Breast cancer is the most commonly diagnosed cancer in women. An estimated 21,200 cases will be diagnosed in Canada this year, and over 5,000 women will die of the disease.
"Breast cancer mortality declined in Canada during the study period, as it did in the rest of the Western world," Dr. Ragaz said. "This is probably thanks to a combination of improvements in treatment, mammography screening and better education. However, regional variations in mortality reduction were observed. One of the factors could be different rates of disseminating cancer care guidelines.
"Our goal was to document the impact of cancer diagnostic and therapeutic guidelines, and of community programs, that evolved in Canada between the late 1970s and early 2000s on how many women actually died from breast cancer each year since 1970, and whether there were differences in the provinces which could be linked to the organization of cancer care, its funding, etc.," says the study's principal investigator, Dr.

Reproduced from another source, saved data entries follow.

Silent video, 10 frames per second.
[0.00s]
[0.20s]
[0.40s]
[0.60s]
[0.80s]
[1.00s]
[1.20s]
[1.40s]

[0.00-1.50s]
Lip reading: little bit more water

Joseph Ragaz, Director, Oncology, of the McGill University Health Centre (MUHC).
The earliest and most dramatic reductions in breast cancer mortality were seen in British Columbia, the Canadian province with the most comprehensive cancer guidelines and community programs in existence since the 1970s, at least a decade or two earlier than in the rest of the Canadian provinces.
Canada offers an ideal model to test the impact of cancer care organization, because guidelines and programs vary widely from region to region. Organizational and funding infrastructures for cancer care programs are also different from province to province.

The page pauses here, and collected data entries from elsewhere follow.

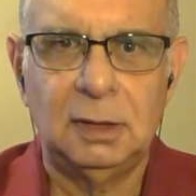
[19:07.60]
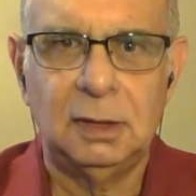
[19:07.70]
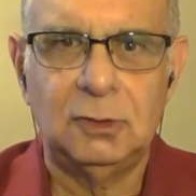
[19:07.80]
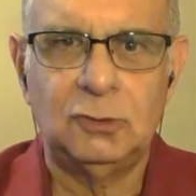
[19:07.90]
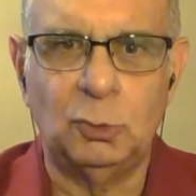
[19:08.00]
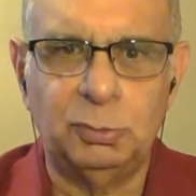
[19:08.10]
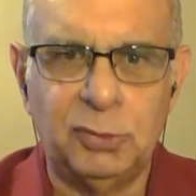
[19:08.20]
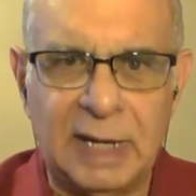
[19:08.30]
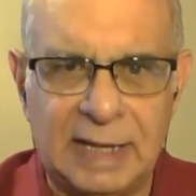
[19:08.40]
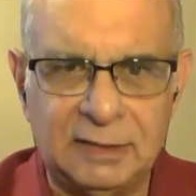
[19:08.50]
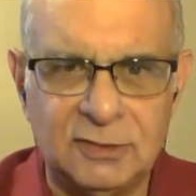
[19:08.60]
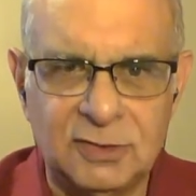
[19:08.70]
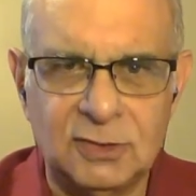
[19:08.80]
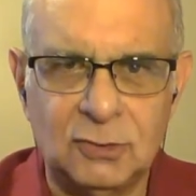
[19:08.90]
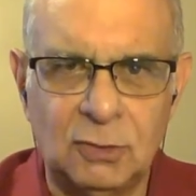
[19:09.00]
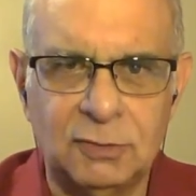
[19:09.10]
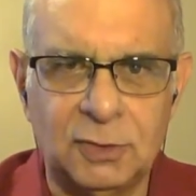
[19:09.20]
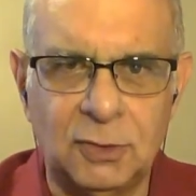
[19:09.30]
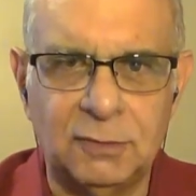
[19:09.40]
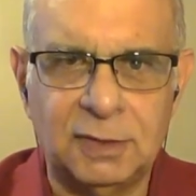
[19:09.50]
So practice this over
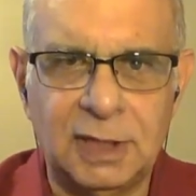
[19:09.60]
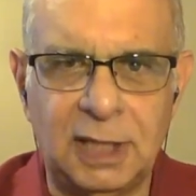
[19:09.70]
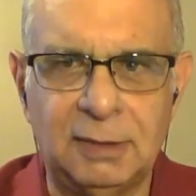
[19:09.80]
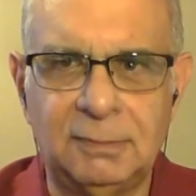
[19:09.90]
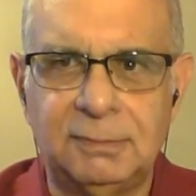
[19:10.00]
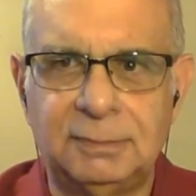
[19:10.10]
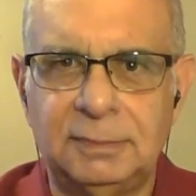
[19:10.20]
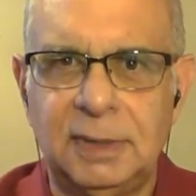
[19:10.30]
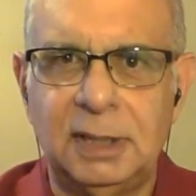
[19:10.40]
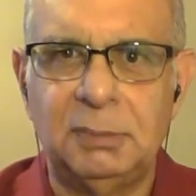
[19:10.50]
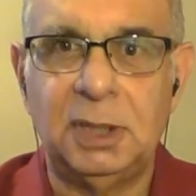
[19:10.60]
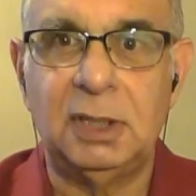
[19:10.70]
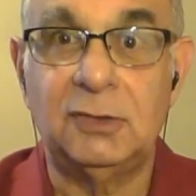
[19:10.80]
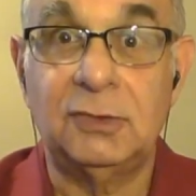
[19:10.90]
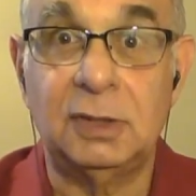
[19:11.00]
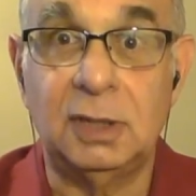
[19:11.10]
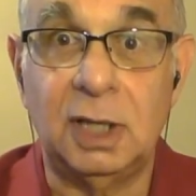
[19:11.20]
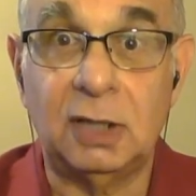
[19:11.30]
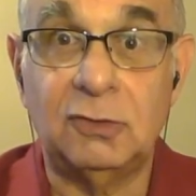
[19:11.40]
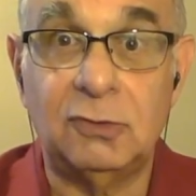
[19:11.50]
and over again, because the
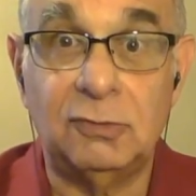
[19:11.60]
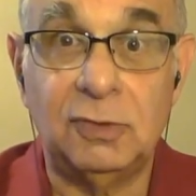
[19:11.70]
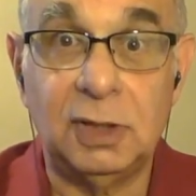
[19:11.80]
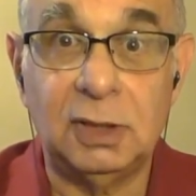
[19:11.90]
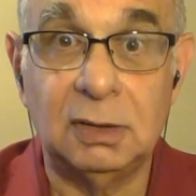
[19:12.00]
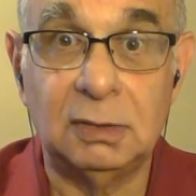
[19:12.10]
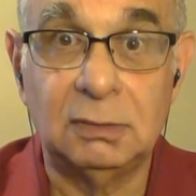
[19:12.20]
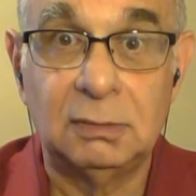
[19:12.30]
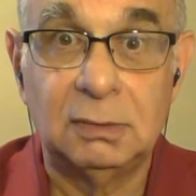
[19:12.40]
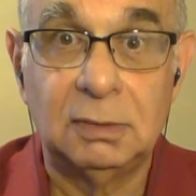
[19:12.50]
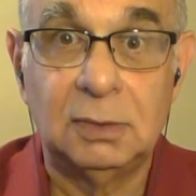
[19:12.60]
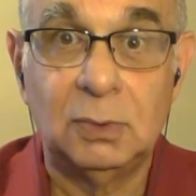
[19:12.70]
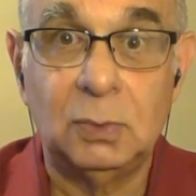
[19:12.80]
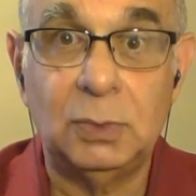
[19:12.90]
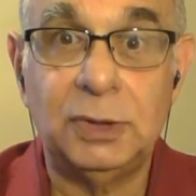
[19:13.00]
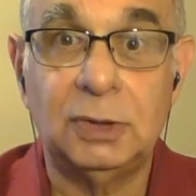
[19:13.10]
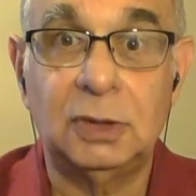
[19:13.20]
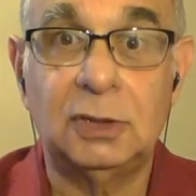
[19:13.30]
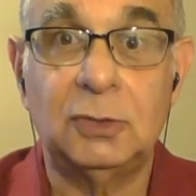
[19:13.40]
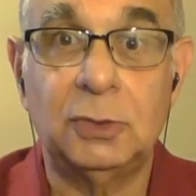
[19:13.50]
next video we
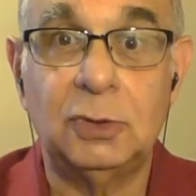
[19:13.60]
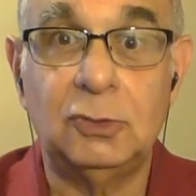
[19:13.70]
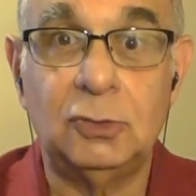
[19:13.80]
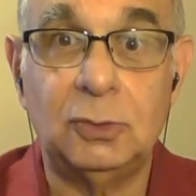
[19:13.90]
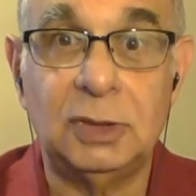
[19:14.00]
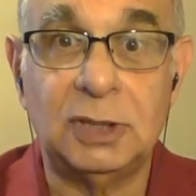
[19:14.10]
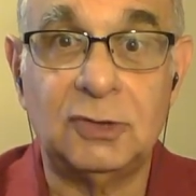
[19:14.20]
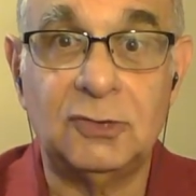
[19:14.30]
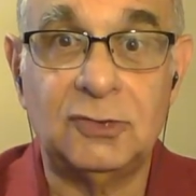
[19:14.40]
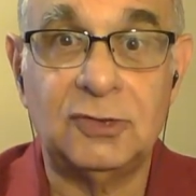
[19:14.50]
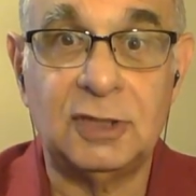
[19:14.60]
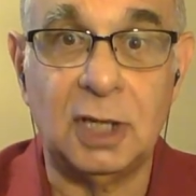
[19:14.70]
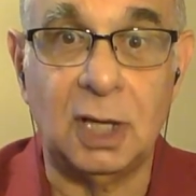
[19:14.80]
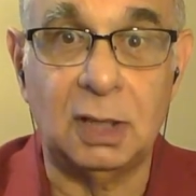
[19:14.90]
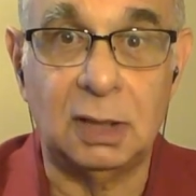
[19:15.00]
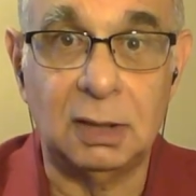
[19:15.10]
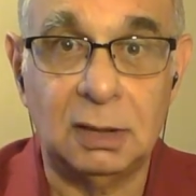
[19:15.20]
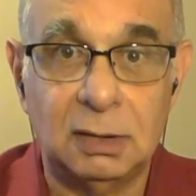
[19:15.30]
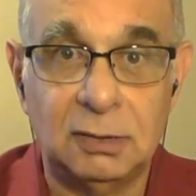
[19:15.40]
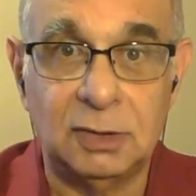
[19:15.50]
are going to extend
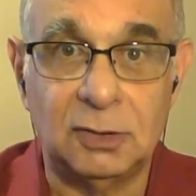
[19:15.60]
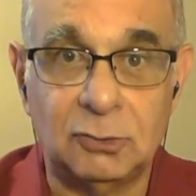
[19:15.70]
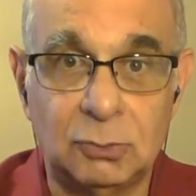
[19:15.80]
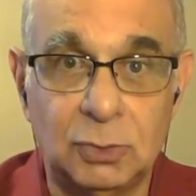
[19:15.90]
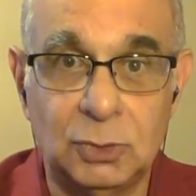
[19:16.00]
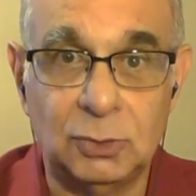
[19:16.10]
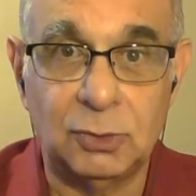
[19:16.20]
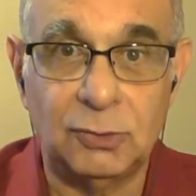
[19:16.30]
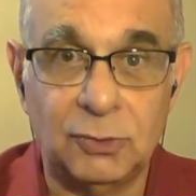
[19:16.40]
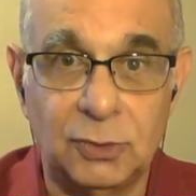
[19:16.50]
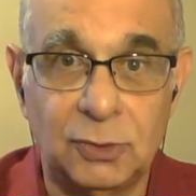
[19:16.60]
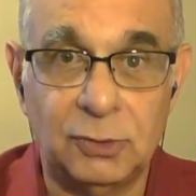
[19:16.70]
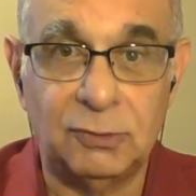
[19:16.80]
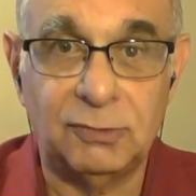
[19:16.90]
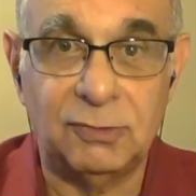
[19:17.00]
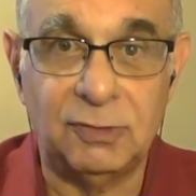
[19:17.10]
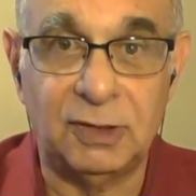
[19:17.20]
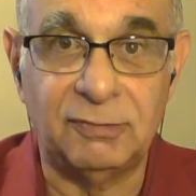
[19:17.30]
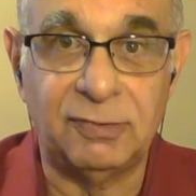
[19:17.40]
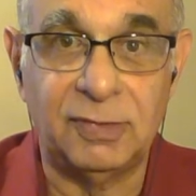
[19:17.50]
this root, third,
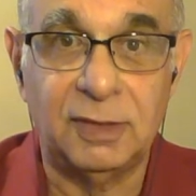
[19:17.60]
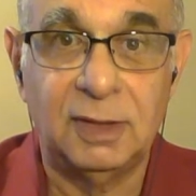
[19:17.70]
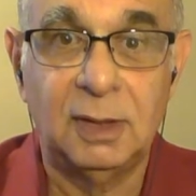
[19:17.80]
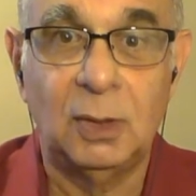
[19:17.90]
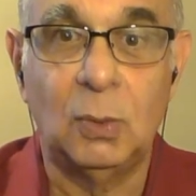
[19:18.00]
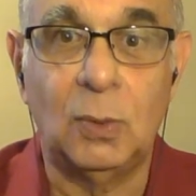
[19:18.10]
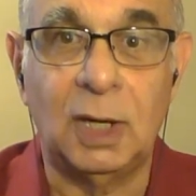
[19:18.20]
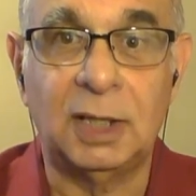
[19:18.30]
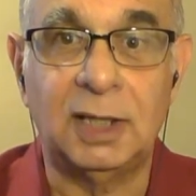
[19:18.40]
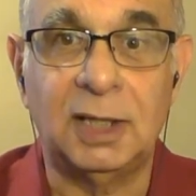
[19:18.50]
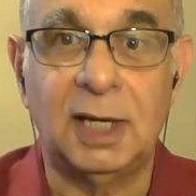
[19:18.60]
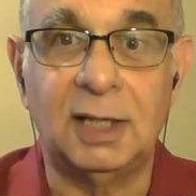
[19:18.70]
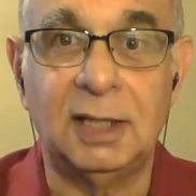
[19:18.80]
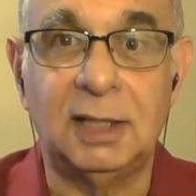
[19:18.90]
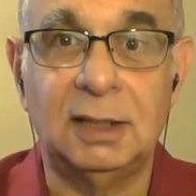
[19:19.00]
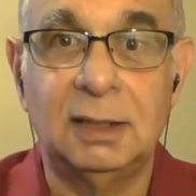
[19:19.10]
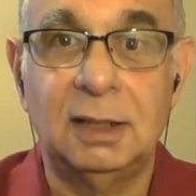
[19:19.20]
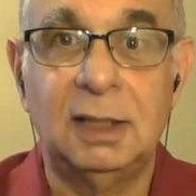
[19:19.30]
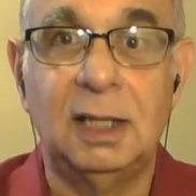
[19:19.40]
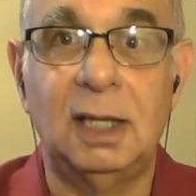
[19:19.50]
fifth walking idea,
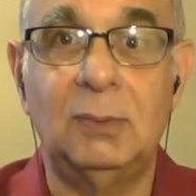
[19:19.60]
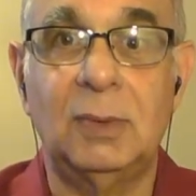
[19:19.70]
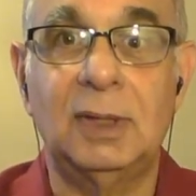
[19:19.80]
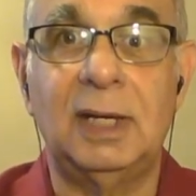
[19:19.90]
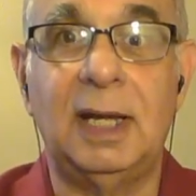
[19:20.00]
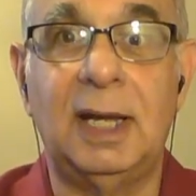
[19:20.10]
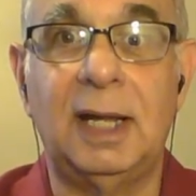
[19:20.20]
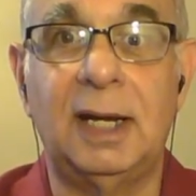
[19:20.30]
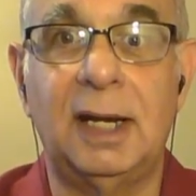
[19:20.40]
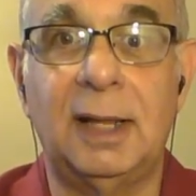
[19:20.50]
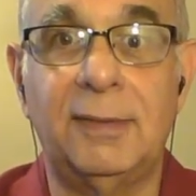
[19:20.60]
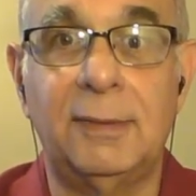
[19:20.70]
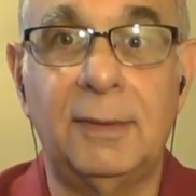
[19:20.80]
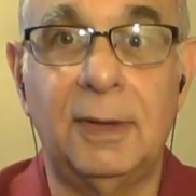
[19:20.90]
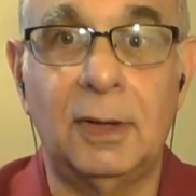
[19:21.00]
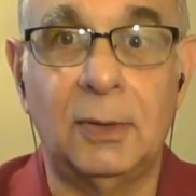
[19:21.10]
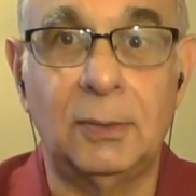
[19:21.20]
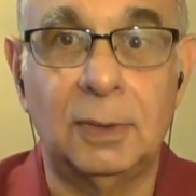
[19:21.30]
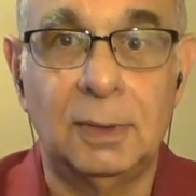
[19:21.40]
and we're going to add another note,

Overall, the results are encouraging, according to Dr. Ragaz. "In Canada, we have seen a 10 to 20 percent reduction in breast cancer deaths during the last two decades. This translates into between 500 and 1,000 lives saved each year compared to the 1970s, by improved diagnosis and treatment.
"Generating superior results from clinical trials is a pivotal first step in reducing the overall death rate from breast cancer," he adds. "However, while new research suggests better ways to treat cancer, improved therapies will only have a large-scale impact if they are translated into treatment guidelines and community programs which affect the entire patient population, if differences between larger centres and rural communities are abolished, with equal cancer care delivered to everybody at any time. These are the main conclusions of our study," Dr. Ragaz emphasized.
Results of the study by Dr. Ragaz and his colleagues were presented recently at the 2004 meeting of the European Society of Medical Oncologists (ESMO) in Vienna, and were called an important development, identifying both the cancer research and cancer organization in the communities as essential.
The results were especially appropriate as the European community is in the process of developing guidelines and community programs for large segments and different European countries in a similar way to that which had been implemented in British Columbia over the last two decades.
ESMO is Europe's leading professional society, providing education and clinical guidelines for medical oncologists and other health care professionals working to ensure optimal care for cancer patients. At ESMO 2004, more than 8,000 physicians and scientists attended over 500 presentations on the latest developments in cancer research, diagnosis and treatments.